The Shchukin presentation also had an all-Gauguin room, and both this show and this one offer incredible assists from Cézanne, Monet and Matisse. But the Russians were different collectors – “Morozov advanced in the shadows, Shchukin in the light,” said one – and so these are different shows.
Shchukin was bolder, especially in Picasso’s collection, but Ivan Morozov had the better eye. Shchukin bet everything on French art, while the Morozovs also collected Russian artists; here there is an illuminating pairing of an air show photo by Renoir and an open-air boating scene by the Russian painter Konstantin Korovin. (He also taught the Morozovs to paint when they were young.) Shchukin bought on a whim; Ivan Morozov can wait a whole year and sees his collection as a museum in the making.
And “The Morozov Collection” emphasizes this systematic and serial approach to collecting, grouping the paintings into thematic groups where French and Russian artists rub shoulders. A spotless painting of an acrobat from Picasso’s Rose Period, acquired after Leo and Gertrude Stein parted ways, faces an indecently sexy double portrait, by Ilia Mashkov, of him and another artist posing with dumbbells and musical instruments. (Healthy mind, healthy body.) The landscapes of Van Gogh and André Derain mingle with those of Natalia Goncharova, who would become an essential figure in the Soviet avant-garde.
The exhibition breaks with this thematic approach only once, for one of the most historic paintings in the Morozov collection: “The prison yard” by Van Gogh, produced in the last year of his life at the Saint-Rémy asylum. On loan from Pushkin, it was hung apart from the other Van Goghs of the Morozovs in a darkened room, under a spotlight – to inflate his despondency, I suppose, although to my eyes the lighting seemed more appropriate for a review of the Red Mill.
They equally amaze the Chtchoukine and Morozov collections, yet the two Fondation Vuitton fashion shows have radically different tones in their final acts.

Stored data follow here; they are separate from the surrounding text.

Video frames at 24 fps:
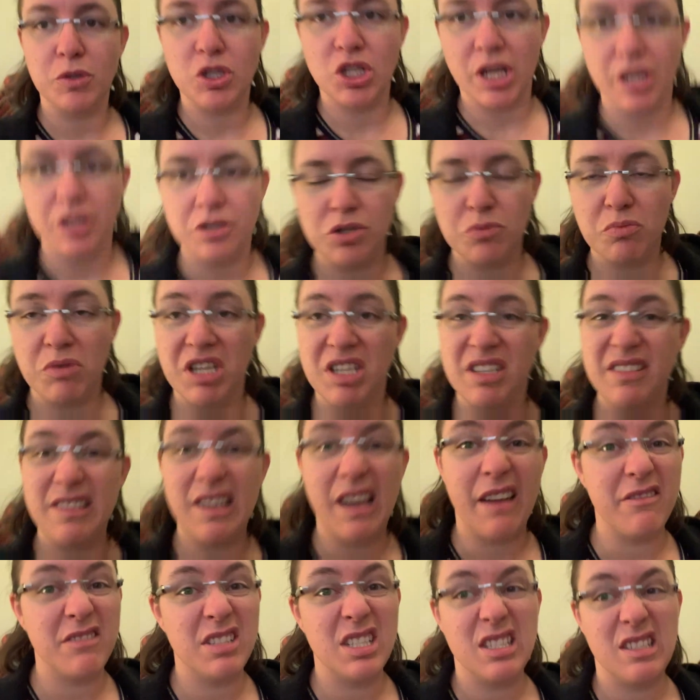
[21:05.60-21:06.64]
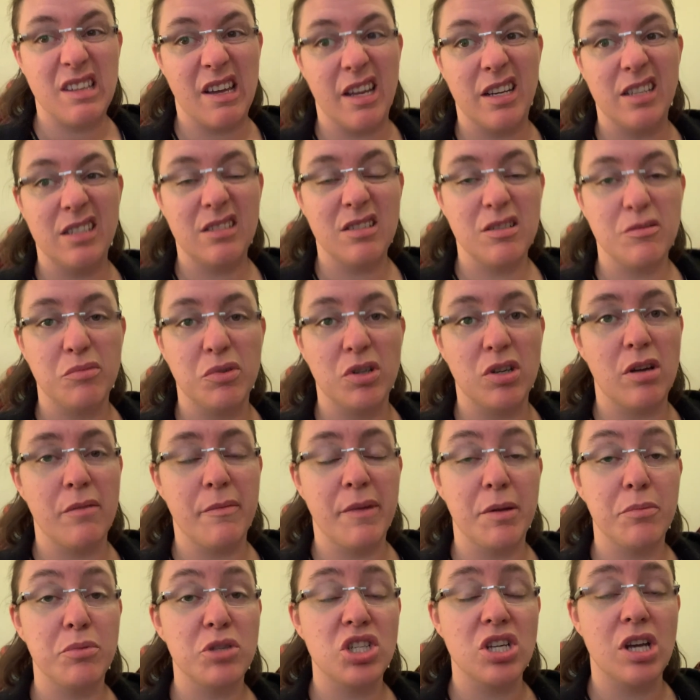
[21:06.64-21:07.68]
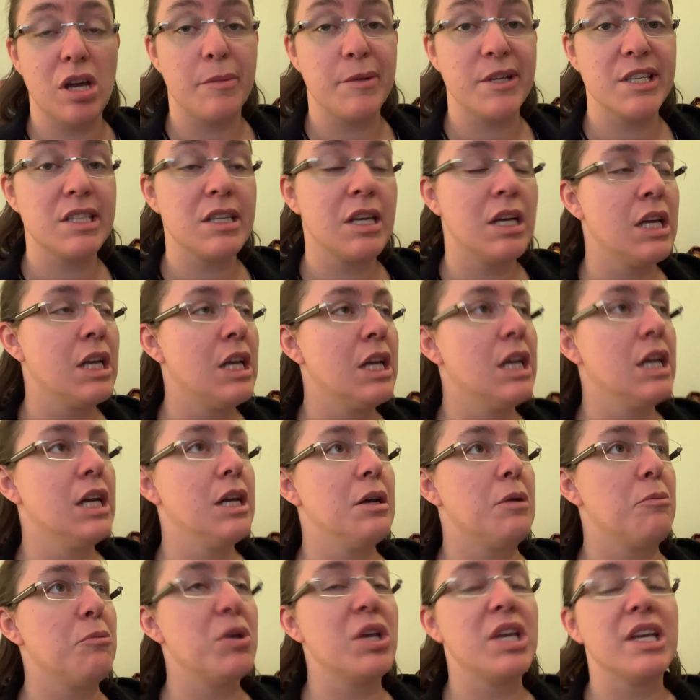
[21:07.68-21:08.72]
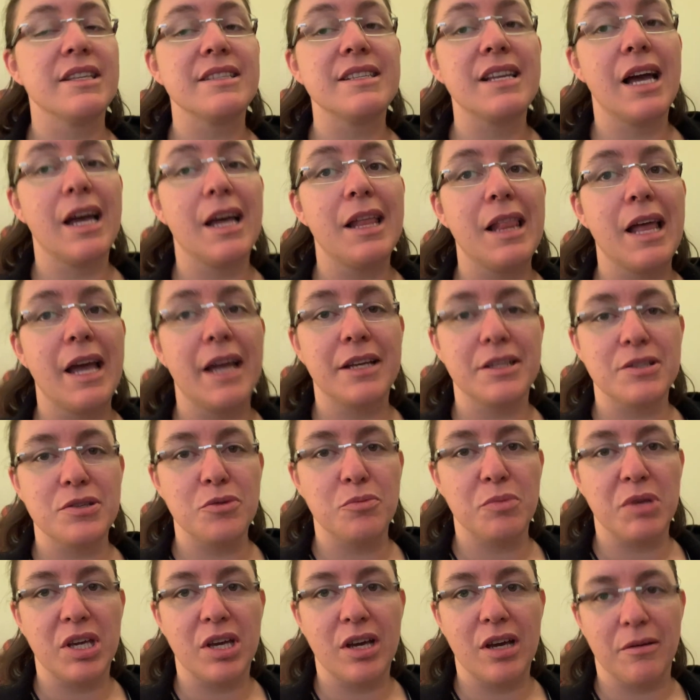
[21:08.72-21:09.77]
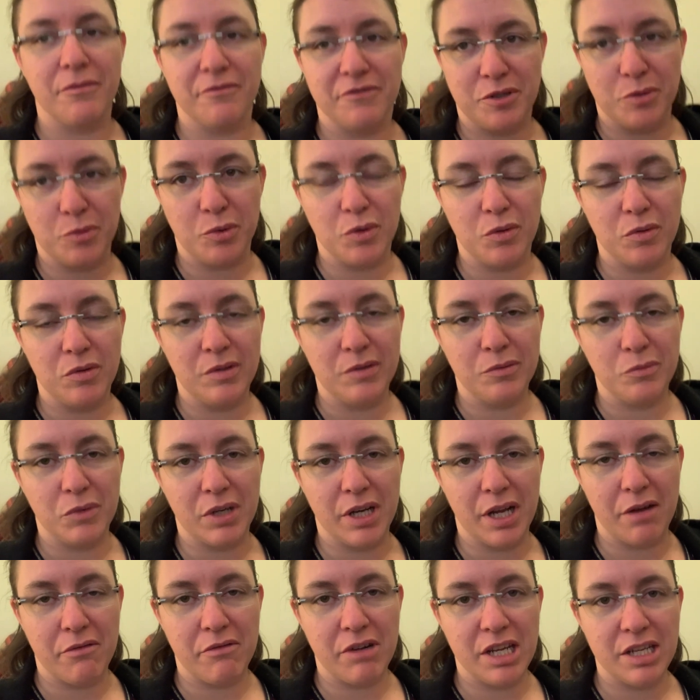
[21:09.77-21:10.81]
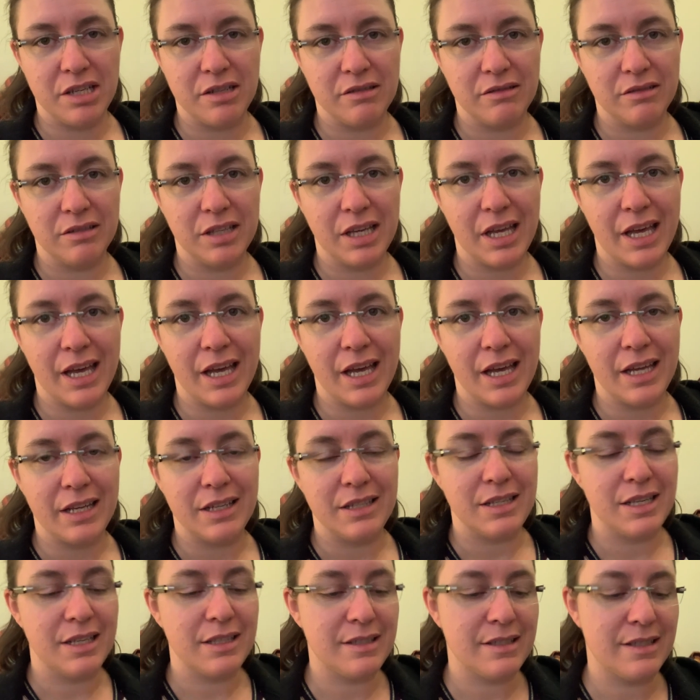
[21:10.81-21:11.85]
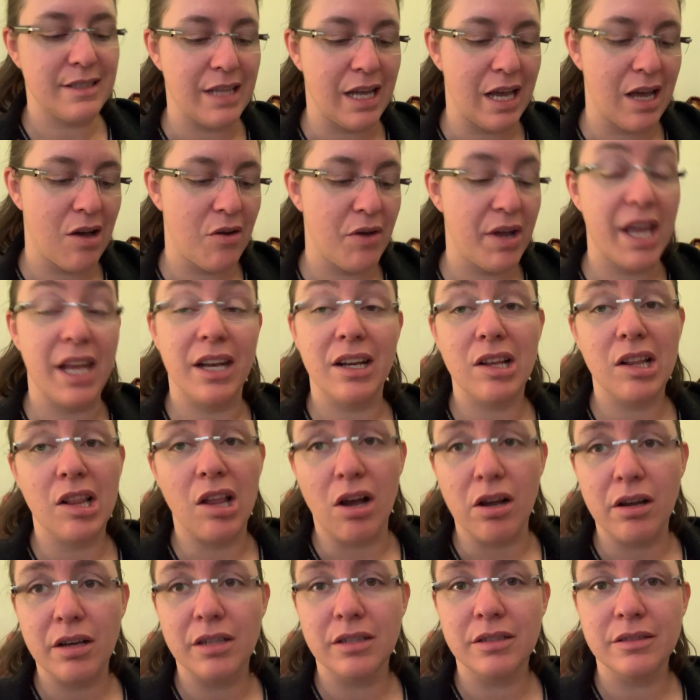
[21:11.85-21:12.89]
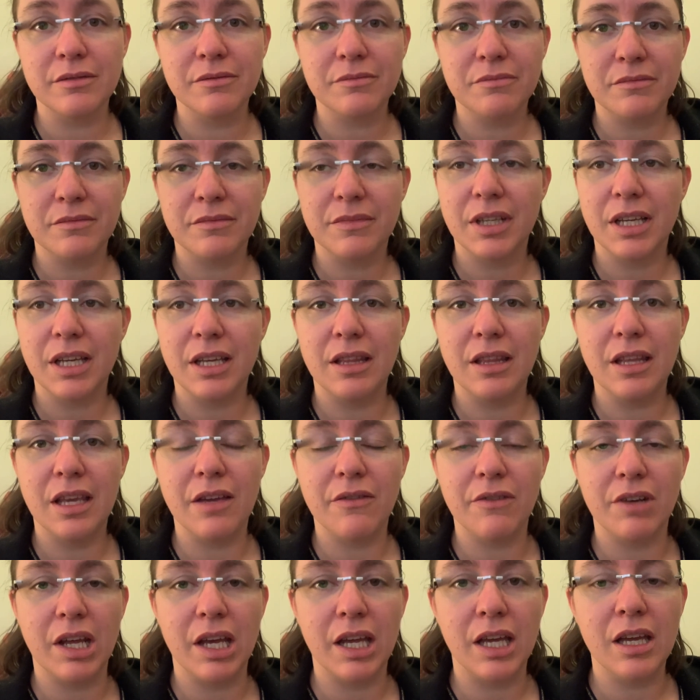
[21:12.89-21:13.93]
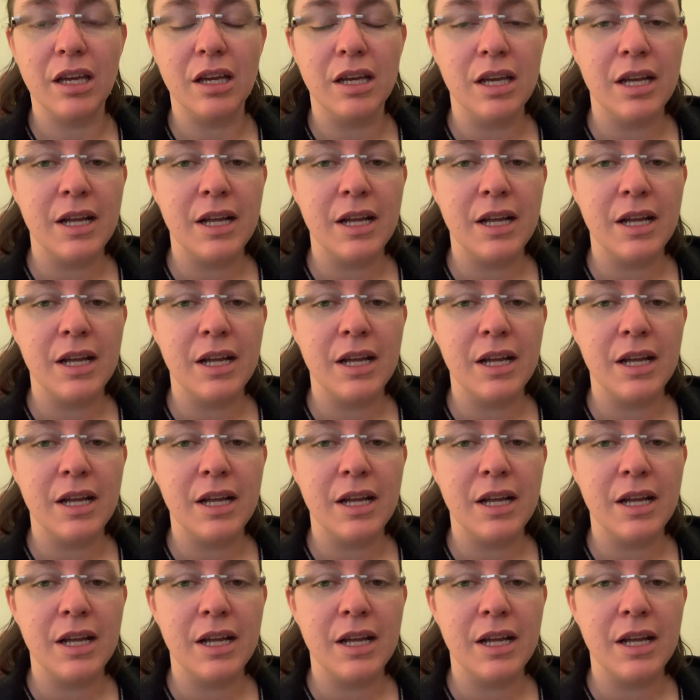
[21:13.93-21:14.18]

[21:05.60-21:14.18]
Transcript: change because I've decided to put on my pajamas because I like to be comfortable when I read and it's now 8 o'clock in the evening.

The last ended with the clash of novelty: abstract paintings by Malevich, Rodchenko and other Soviet innovators, taking up the banner of modernism in the new Soviet Union. This show ends with a requiem for the past, in the form of Morozov’s music room, reconstructed as it was in 1909. The sets by Denis, painted on the spot in Moscow, illustrate the myth of Cupid and Psyche with a lysergic palette of pinks and blues. . The curator even chose to play light music, as if the ghosts of the last days of the Romanovs were still among us.
A century ago, the Denis decorations sparked a feverish debate among intellectuals and connoisseurs of Tsarist Moscow. Now, they appear more like a small interlude before the big upheaval to come. No dynasty lasts forever: not that of the Morozovs, and certainly not the one that nationalized their mansion. Eventually, the culture changes – the paintings return to Paris and Louis Vuitton opens a concession in Place Rouge.
The Morozov Collection: Icons of Modern Art
Until April 3 at the Fondation Louis Vuitton, Paris; foundationlouisvuitton.fr.